Key Technical Details

  • WebNLG (Gardent et al., 2017): 25K data-text pairs mapping RDF triples from DBpedia to English descriptions. Covers 15 categories with varying complexity (1--7 triples per input). Includes a "seen" and "unseen" split to test generalization to new domains.
  • E2E NLG Challenge (Novikova et al., 2017): 50K restaurant descriptions from meaning representations with 8 slot types (name, food type, price range, etc.). Designed to evaluate neural NLG quality and diversity.
  • RotoWire (Wiseman et al., 2017): 4,853 game summaries paired with NBA box-score tables. Long-form generation (300+ words) requiring content selection from tables with 600+ cells.
  • ToTTo (Parikh et al., 2020): 120K examples of highlighted table cells paired with one-sentence descriptions, providing controlled evaluation of table-to-text fidelity.
  • Template systems achieve near-zero hallucination rates but score lower on fluency and naturalness metrics.
  • T5-large on E2E achieves 68.1 BLEU and 0.45 NIST, with human evaluations showing 95%+ adequacy.
  • The PARENT metric (Dhingra et al., 2019) extends BLEU by rewarding n-grams that appear in both the reference and the source table, penalizing hallucinated content.

Common Misconceptions

  • "Templates are outdated technology." Templates remain the most reliable method for high-stakes D2T applications. In finance and healthcare, factual accuracy is non-negotiable, and the predictability of templates is a feature, not a limitation. Many production systems use a hybrid approach: templates for critical facts, neural generation for connecting prose.

  • "Neural D2T models only generate what the data contains." Neural models hallucinate frequently, inserting plausible-sounding but unsupported facts. A model trained on basketball data might generate "in a season-best performance" even when season statistics are not in the input. Hallucination detection and mitigation remain active research areas.

  • "D2T is just a simpler version of general text generation." D2T has unique challenges: faithfully representing numerical data (models often make arithmetic errors), selecting which data to include from potentially large tables, and maintaining consistency across a multi-paragraph report that references the same data multiple times.

  • "More training data eliminates hallucination." Hallucination is partly a structural problem with encoder-decoder models, not just a data problem.
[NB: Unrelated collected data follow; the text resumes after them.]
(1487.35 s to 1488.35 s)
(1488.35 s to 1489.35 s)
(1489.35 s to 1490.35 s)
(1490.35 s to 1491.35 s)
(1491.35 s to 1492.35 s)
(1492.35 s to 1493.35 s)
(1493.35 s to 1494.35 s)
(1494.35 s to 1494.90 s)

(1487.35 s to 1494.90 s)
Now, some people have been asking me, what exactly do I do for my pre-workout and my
Even with abundant training data, models can generate fluent text that diverges from the input because the decoder's language model prior can override the encoder's signal.
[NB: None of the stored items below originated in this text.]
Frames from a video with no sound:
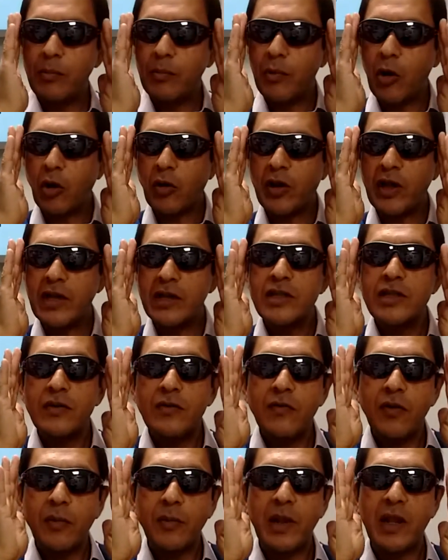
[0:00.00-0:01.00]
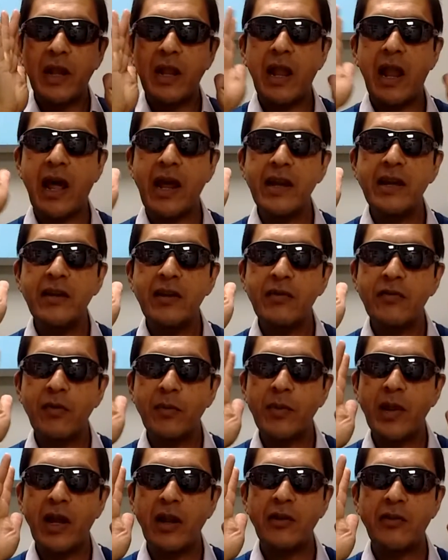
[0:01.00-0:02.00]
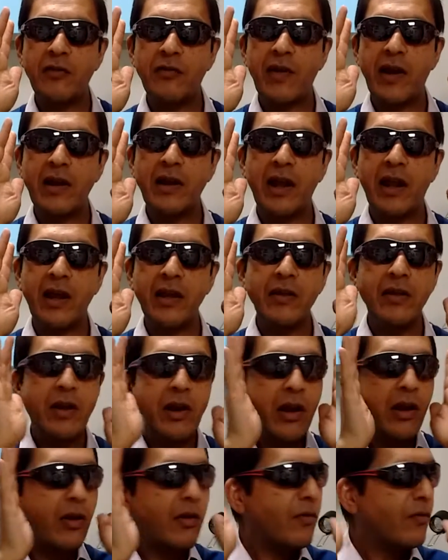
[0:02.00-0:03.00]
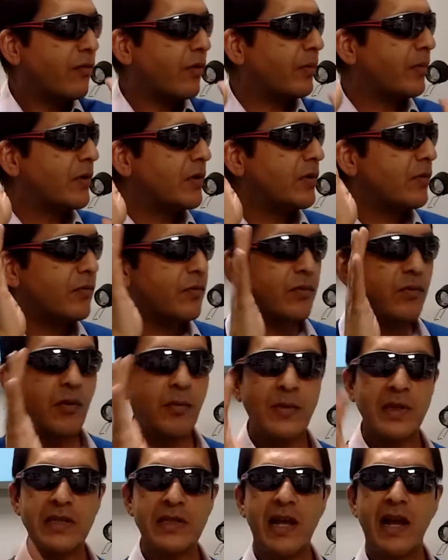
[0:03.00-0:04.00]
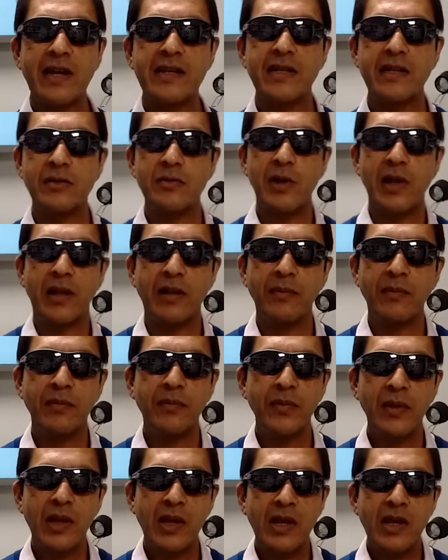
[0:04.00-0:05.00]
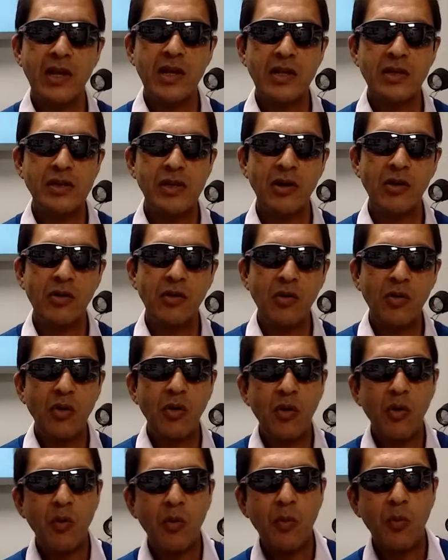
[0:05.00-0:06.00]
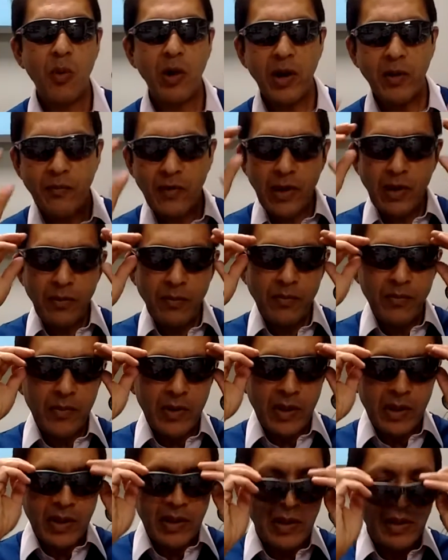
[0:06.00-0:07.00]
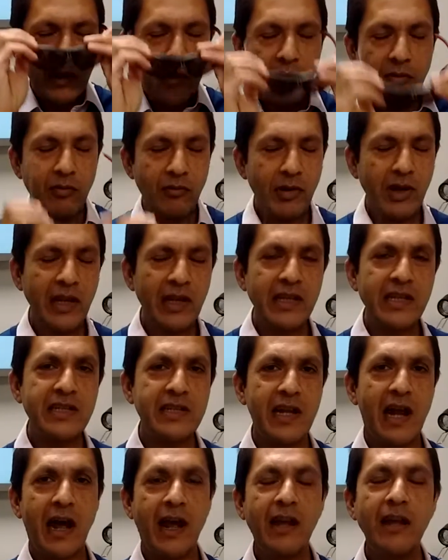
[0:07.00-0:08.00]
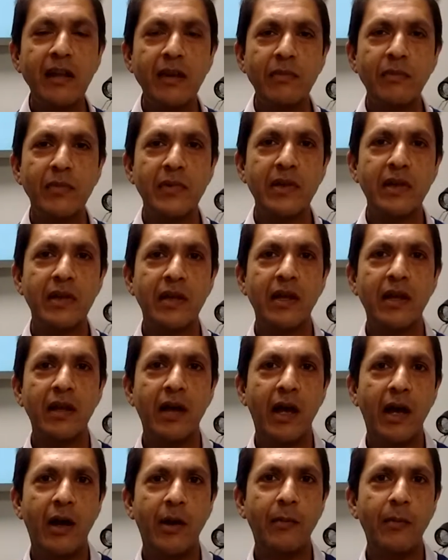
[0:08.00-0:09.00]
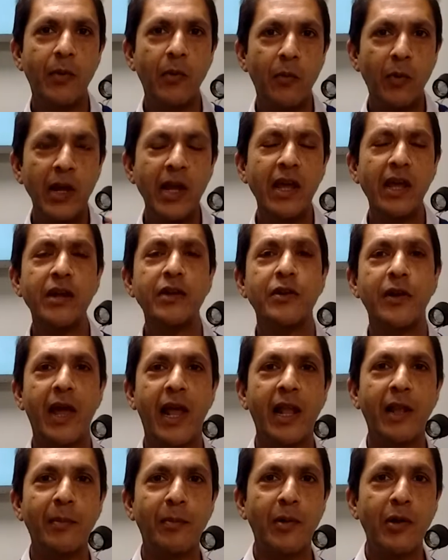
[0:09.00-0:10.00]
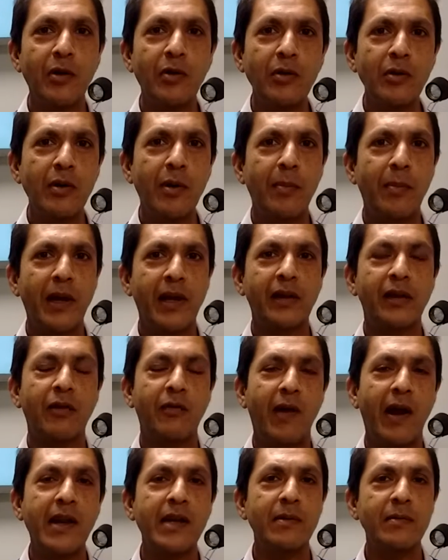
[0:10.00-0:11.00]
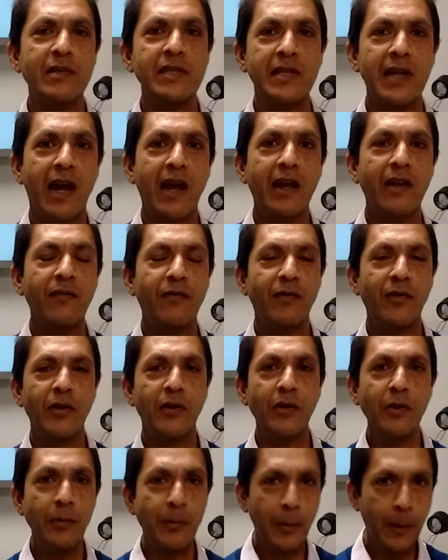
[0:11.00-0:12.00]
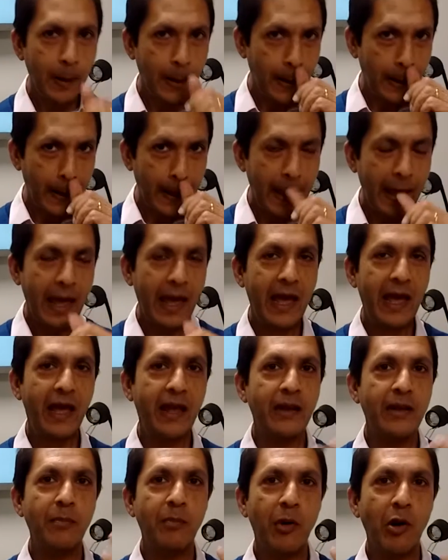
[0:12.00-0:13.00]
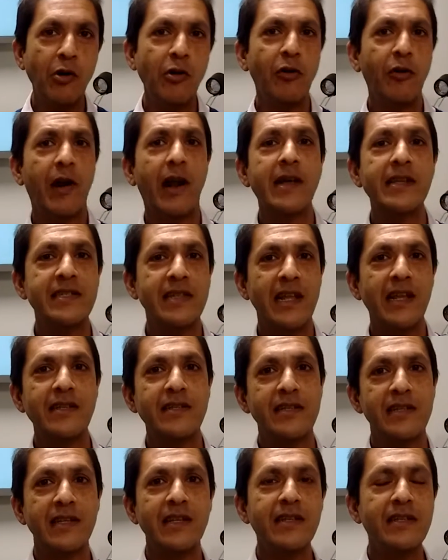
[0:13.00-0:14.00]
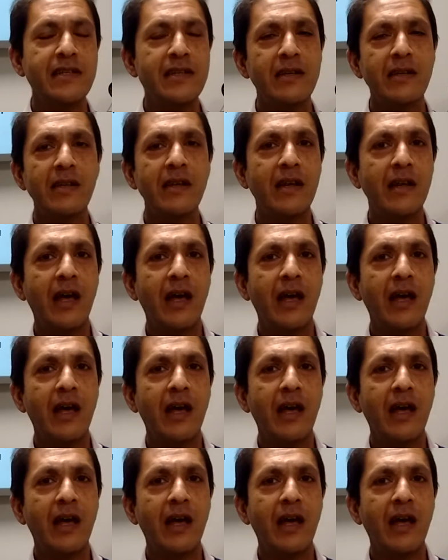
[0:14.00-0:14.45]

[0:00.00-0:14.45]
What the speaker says: blockage from the light, from the ultraviolet light, from the sides as well. So whatever really style, we're here to help you pick the right style for you, and polarized lenses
Connections to Other Concepts

  • text-generation.md: D2T uses the same decoding strategies, but with the additional constraint of data fidelity.
  • knowledge-graphs-for-nlp.md: KG-to-text generation (e.g., WebNLG) converts graph triples into natural language, directly involving knowledge graph concepts.
  • machine-translation.md: D2T can be framed as "translation" from a structured data language to natural language, sharing architecture and training approaches.
  • text-summarization.md: Both tasks require content selection -- deciding which input elements to include in the shorter/natural-language output.
  • question-answering.md: Table QA (answering questions about tables) is closely related, requiring understanding of the same structured inputs.
  • named-entity-recognition.md: Entity extraction from generated text can verify that all mentioned entities appear in the source data.

Further Reading

  • Reiter and Dale, "Building Natural Language Generation Systems" (2000) -- The foundational textbook on NLG pipeline architecture.
  • Wiseman et al., "Challenges in Data-to-Document Generation" (2017) -- Introduced the RotoWire benchmark and identified key challenges for long-form D2T.
  • Gardent et al., "The WebNLG Challenge: Generating Text from RDF Data" (2017) -- The WebNLG shared task and benchmark for KG-to-text generation.
  • Puduppully et al., "Data-to-Text Generation with Content Selection and Planning" (2019) -- Neural content planning for structured data-to-text generation.
  • Dhingra et al., "Handling Divergent Reference Texts when Evaluating Table-to-Text Generation" (2019) -- Introduced the PARENT metric for faithful D2T evaluation.
  • Kale and Rastogi, "Text-to-Text Pre-Training for Data-to-Text Tasks" (2020) -- Showed that pre-trained T5 achieves state-of-the-art on multiple D2T benchmarks.